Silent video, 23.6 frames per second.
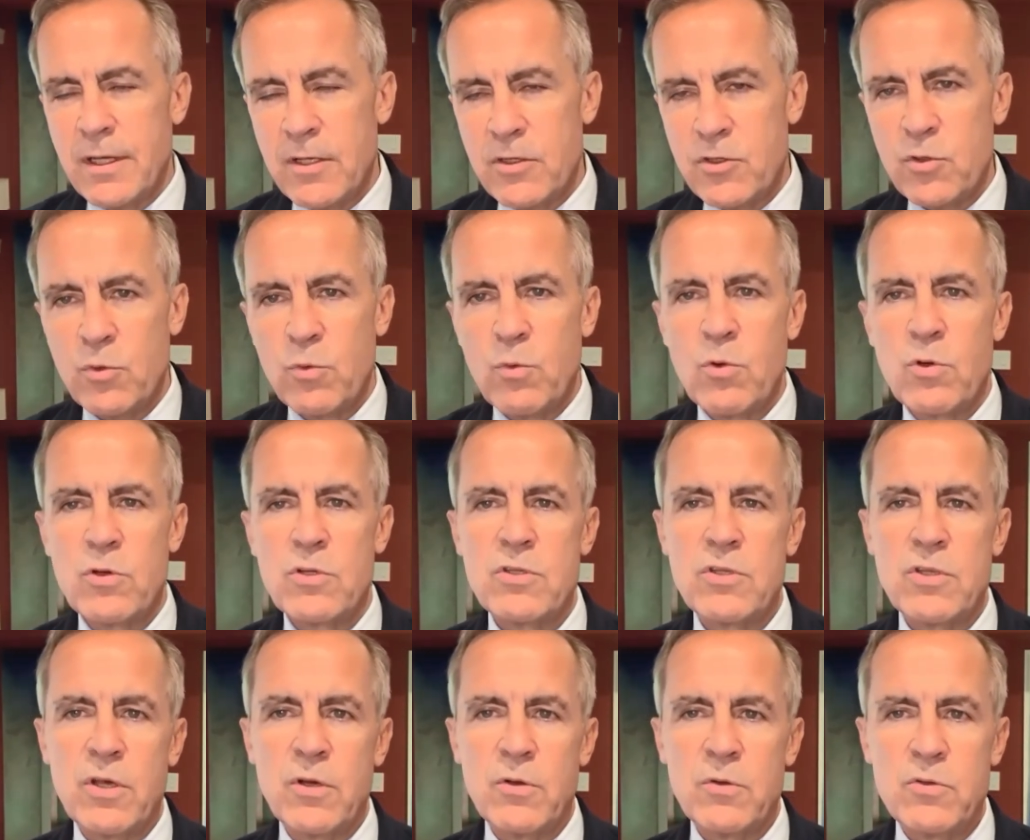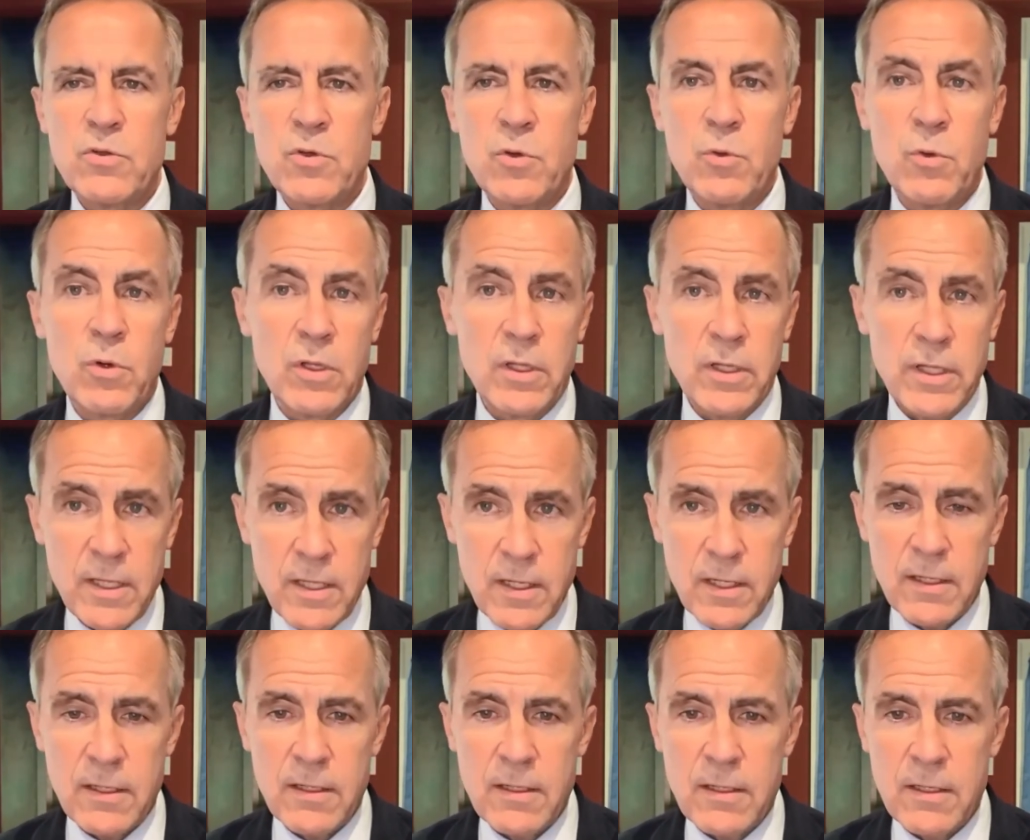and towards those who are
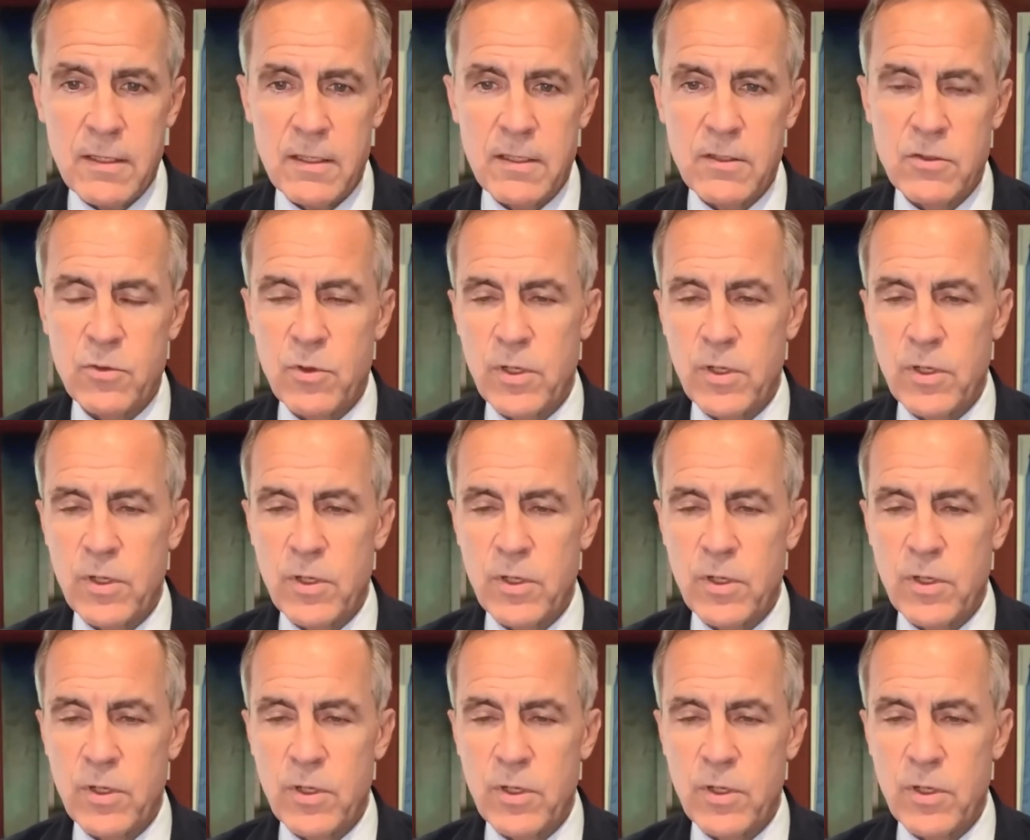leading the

=====

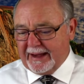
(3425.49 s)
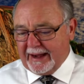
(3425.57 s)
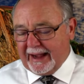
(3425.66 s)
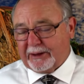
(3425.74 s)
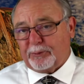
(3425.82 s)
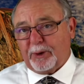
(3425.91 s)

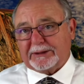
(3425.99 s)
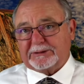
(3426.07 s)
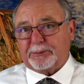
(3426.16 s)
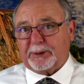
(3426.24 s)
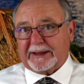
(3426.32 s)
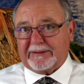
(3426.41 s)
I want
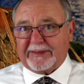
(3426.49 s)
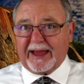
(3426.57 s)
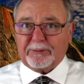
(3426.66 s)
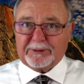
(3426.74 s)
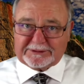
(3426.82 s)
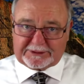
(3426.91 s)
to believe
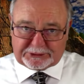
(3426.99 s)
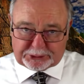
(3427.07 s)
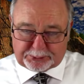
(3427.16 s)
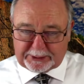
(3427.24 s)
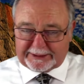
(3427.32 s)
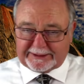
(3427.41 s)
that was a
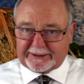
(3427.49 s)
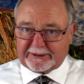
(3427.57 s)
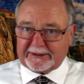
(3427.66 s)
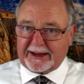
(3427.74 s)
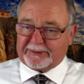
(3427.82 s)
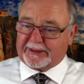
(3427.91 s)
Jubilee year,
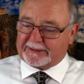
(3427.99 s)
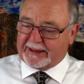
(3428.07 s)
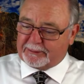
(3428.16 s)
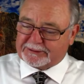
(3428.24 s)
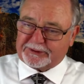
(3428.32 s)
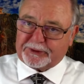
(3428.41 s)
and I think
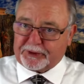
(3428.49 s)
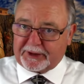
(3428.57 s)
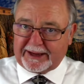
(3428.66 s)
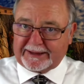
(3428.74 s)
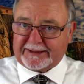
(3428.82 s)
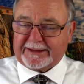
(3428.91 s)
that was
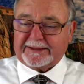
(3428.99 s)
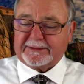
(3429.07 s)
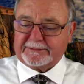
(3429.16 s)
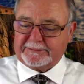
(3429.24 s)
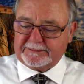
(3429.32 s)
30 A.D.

=====

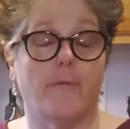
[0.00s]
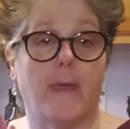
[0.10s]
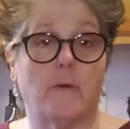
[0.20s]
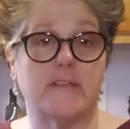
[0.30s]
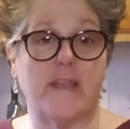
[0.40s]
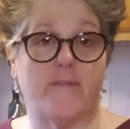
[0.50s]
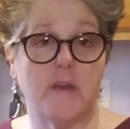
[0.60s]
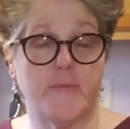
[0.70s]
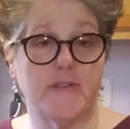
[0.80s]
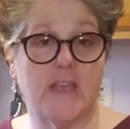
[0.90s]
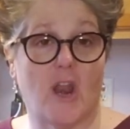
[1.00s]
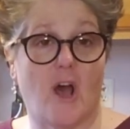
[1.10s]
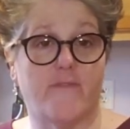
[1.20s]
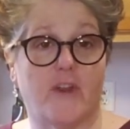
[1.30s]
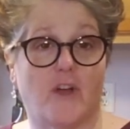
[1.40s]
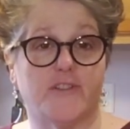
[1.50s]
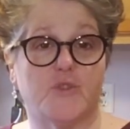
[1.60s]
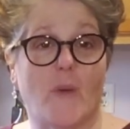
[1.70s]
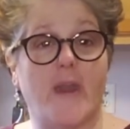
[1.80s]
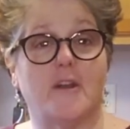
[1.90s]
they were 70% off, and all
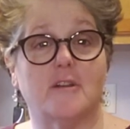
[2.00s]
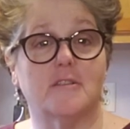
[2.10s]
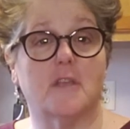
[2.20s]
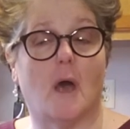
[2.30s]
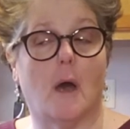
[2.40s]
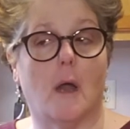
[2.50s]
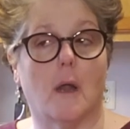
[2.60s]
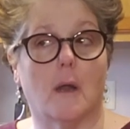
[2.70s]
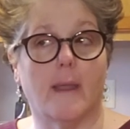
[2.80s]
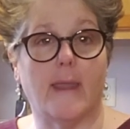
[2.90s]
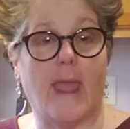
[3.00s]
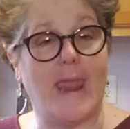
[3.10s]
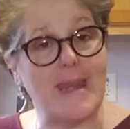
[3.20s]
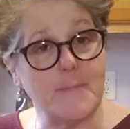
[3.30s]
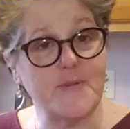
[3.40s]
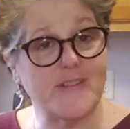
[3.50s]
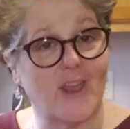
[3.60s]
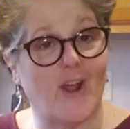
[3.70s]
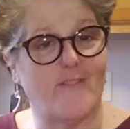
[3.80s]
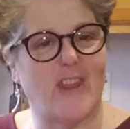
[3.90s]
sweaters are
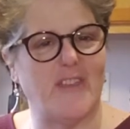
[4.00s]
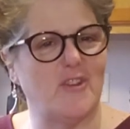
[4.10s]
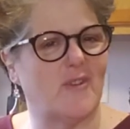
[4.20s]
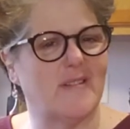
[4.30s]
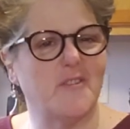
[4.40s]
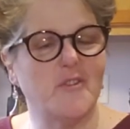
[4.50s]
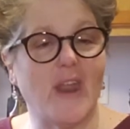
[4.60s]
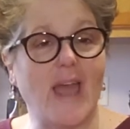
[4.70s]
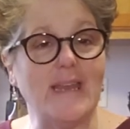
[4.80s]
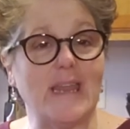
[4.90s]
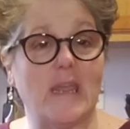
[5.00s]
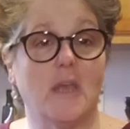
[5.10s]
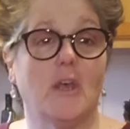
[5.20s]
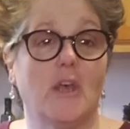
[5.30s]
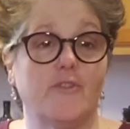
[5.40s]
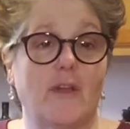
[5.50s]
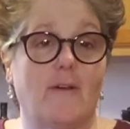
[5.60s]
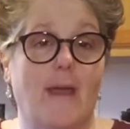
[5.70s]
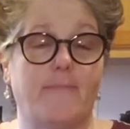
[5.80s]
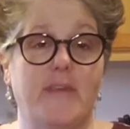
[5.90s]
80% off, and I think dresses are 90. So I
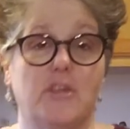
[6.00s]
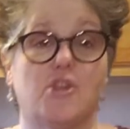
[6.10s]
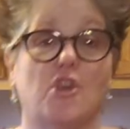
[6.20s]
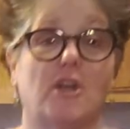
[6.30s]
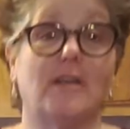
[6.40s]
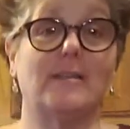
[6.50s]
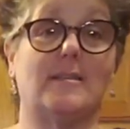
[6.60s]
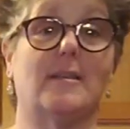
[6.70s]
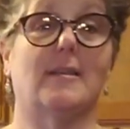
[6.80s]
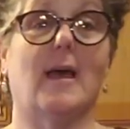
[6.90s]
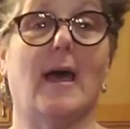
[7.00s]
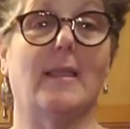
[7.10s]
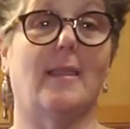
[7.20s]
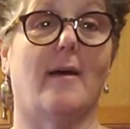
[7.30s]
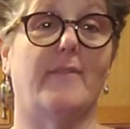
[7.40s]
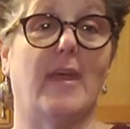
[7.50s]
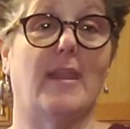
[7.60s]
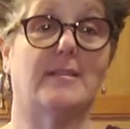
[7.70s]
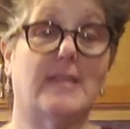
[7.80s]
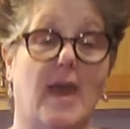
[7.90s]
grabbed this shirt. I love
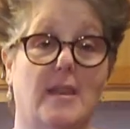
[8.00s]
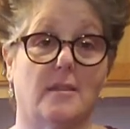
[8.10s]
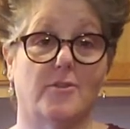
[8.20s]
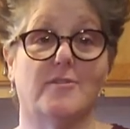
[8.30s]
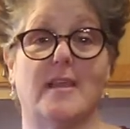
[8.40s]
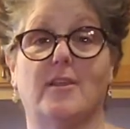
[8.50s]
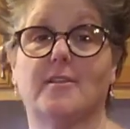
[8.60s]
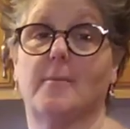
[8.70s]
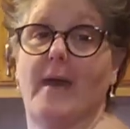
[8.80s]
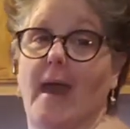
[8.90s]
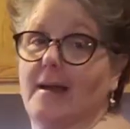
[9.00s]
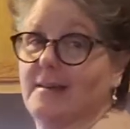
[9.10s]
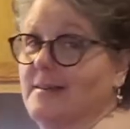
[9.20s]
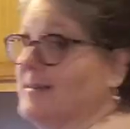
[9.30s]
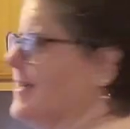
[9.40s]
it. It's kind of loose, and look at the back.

=====

*Problem*
What lines above run from the one with "(3426.57 s)" to the one with "(3428.24 s)"? Give them again exactly, ends included, and leave the pictures out.

*Expected output*
(3426.57 s)
(3426.66 s)
(3426.74 s)
(3426.82 s)
(3426.91 s)
to believe
(3426.99 s)
(3427.07 s)
(3427.16 s)
(3427.24 s)
(3427.32 s)
(3427.41 s)
that was a
(3427.49 s)
(3427.57 s)
(3427.66 s)
(3427.74 s)
(3427.82 s)
(3427.91 s)
Jubilee year,
(3427.99 s)
(3428.07 s)
(3428.16 s)
(3428.24 s)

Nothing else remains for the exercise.